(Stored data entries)
==================================================

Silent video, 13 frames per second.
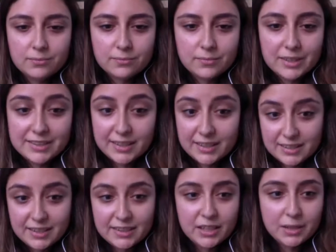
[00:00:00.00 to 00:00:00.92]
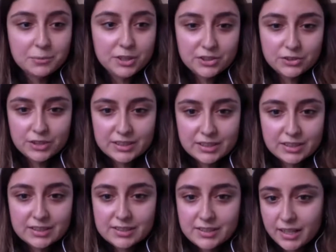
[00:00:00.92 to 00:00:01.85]
As I said, I'm
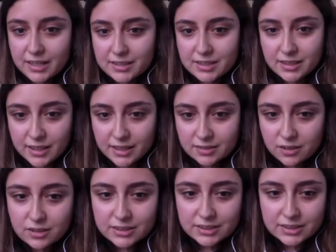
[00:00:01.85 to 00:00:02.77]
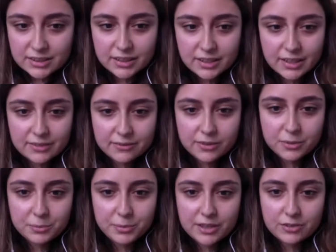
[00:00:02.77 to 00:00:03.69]
interested in science and technology, and
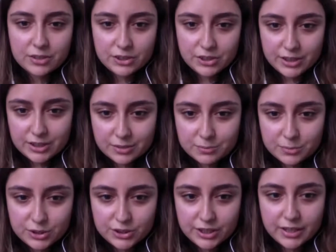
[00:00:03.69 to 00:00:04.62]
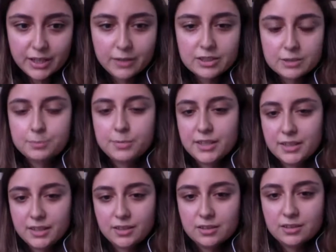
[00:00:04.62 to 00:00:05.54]
for my graduation project, I was
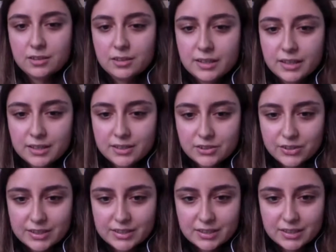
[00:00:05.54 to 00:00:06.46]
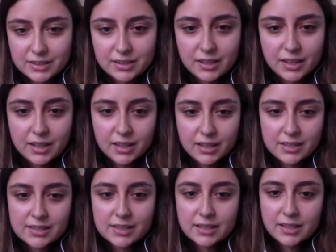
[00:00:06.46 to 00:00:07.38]
particularly interested in
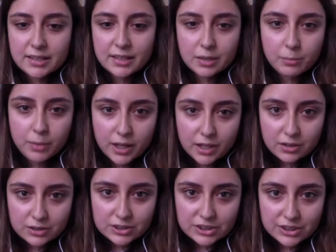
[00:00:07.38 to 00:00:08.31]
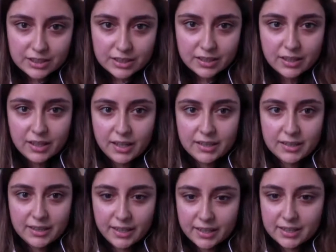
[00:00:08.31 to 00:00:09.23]
synthetic biology
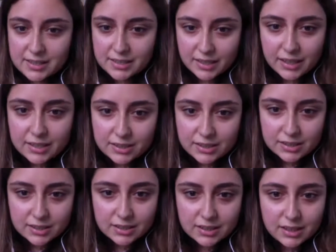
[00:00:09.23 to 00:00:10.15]
and the extinction.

==================================================

• Activity:
With the images omitted, repeat all the data word for word.

• Response box:
Silent video, 13 frames per second.
[00:00:00.00 to 00:00:00.92]
[00:00:00.92 to 00:00:01.85]
As I said, I'm
[00:00:01.85 to 00:00:02.77]
[00:00:02.77 to 00:00:03.69]
interested in science and technology, and
[00:00:03.69 to 00:00:04.62]
[00:00:04.62 to 00:00:05.54]
for my graduation project, I was
[00:00:05.54 to 00:00:06.46]
[00:00:06.46 to 00:00:07.38]
particularly interested in
[00:00:07.38 to 00:00:08.31]
[00:00:08.31 to 00:00:09.23]
synthetic biology
[00:00:09.23 to 00:00:10.15]
and the extinction.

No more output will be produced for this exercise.